◆ WHAT IS NEEDED
Give back exactly the lines of the material below that start at the line containing "[21:49.05-21:50.05]" and end at the line containing "[21:56.05-21:57.05]", and no others.

*** Opening EXCERPTED DATA ***

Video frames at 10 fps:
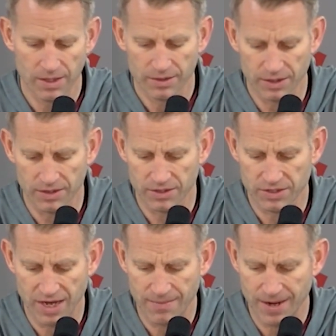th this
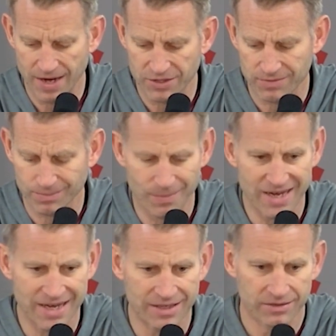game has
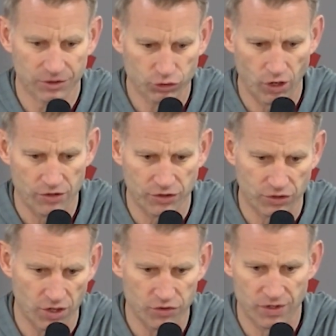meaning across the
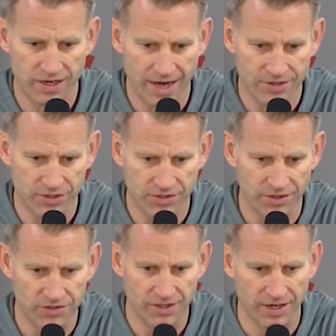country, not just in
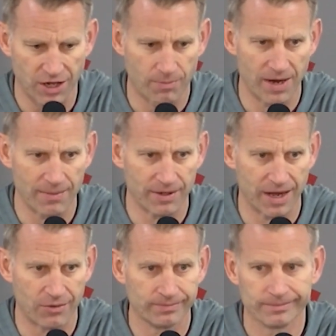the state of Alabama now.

*** Closing EXCERPTED DATA ***
*** Opening EXCERPTED DATA ***

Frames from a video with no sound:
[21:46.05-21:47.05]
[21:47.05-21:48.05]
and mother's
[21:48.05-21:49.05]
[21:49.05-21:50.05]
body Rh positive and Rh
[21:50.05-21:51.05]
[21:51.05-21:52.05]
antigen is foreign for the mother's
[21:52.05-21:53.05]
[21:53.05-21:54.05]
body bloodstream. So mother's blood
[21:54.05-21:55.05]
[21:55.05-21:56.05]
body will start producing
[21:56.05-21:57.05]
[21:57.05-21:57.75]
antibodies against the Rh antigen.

*** Closing EXCERPTED DATA ***
*** Opening EXCERPTED DATA ***

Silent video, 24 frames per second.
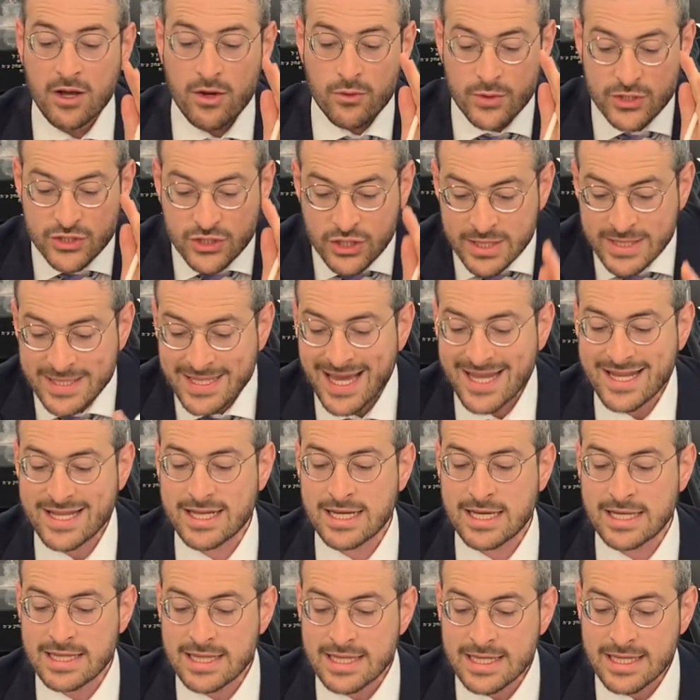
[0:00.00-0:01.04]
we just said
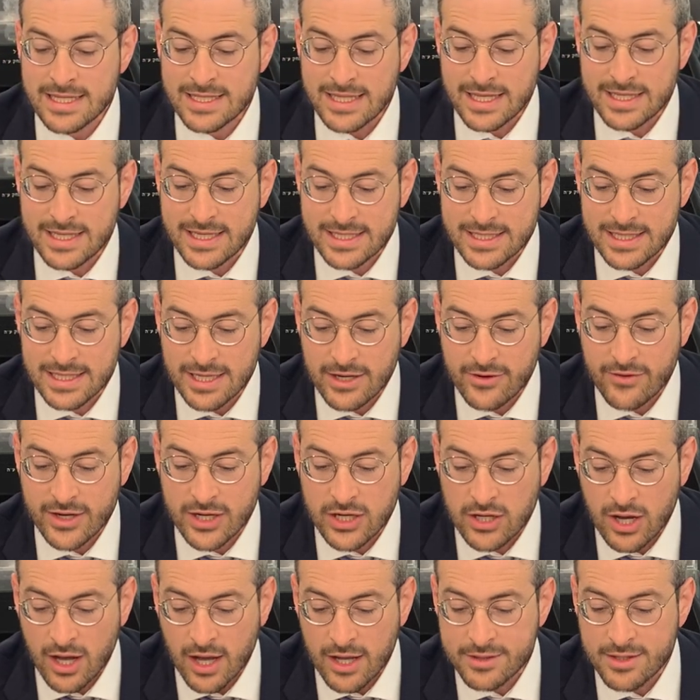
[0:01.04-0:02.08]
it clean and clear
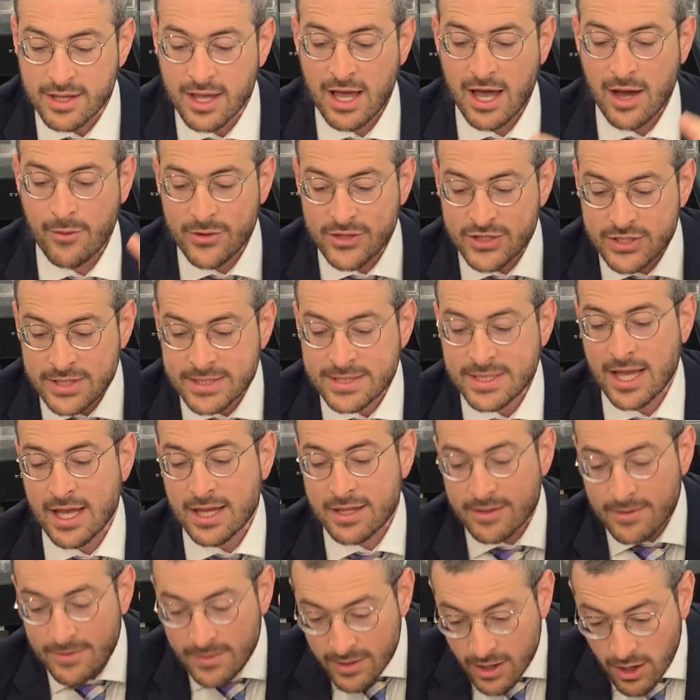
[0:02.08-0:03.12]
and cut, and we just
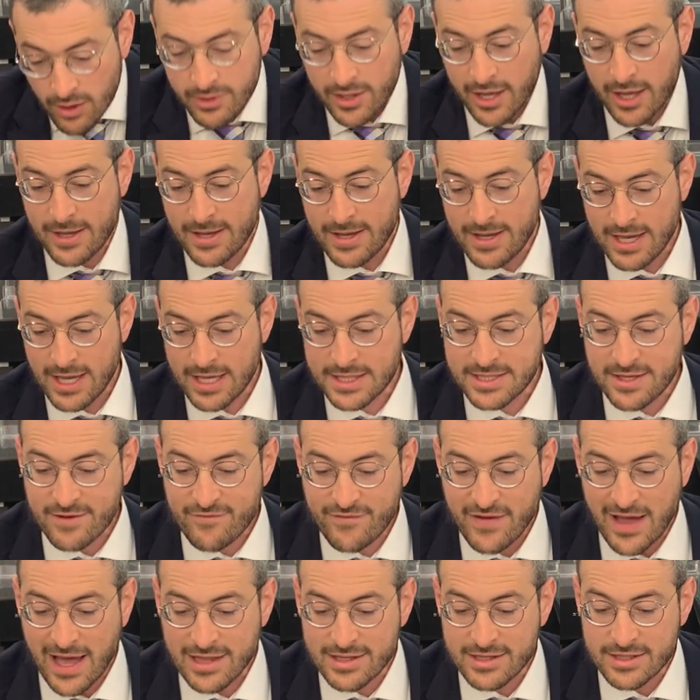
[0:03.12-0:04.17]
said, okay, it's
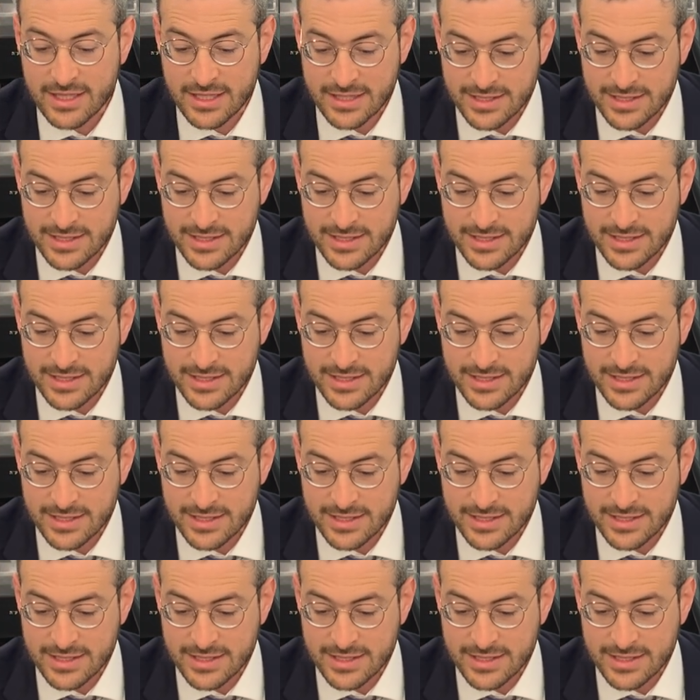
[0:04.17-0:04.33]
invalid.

*** Closing EXCERPTED DATA ***

◆ SOLVED EXERCISE
[21:49.05-21:50.05]
body Rh positive and Rh
[21:50.05-21:51.05]
[21:51.05-21:52.05]
antigen is foreign for the mother's
[21:52.05-21:53.05]
[21:53.05-21:54.05]
body bloodstream. So mother's blood
[21:54.05-21:55.05]
[21:55.05-21:56.05]
body will start producing
[21:56.05-21:57.05]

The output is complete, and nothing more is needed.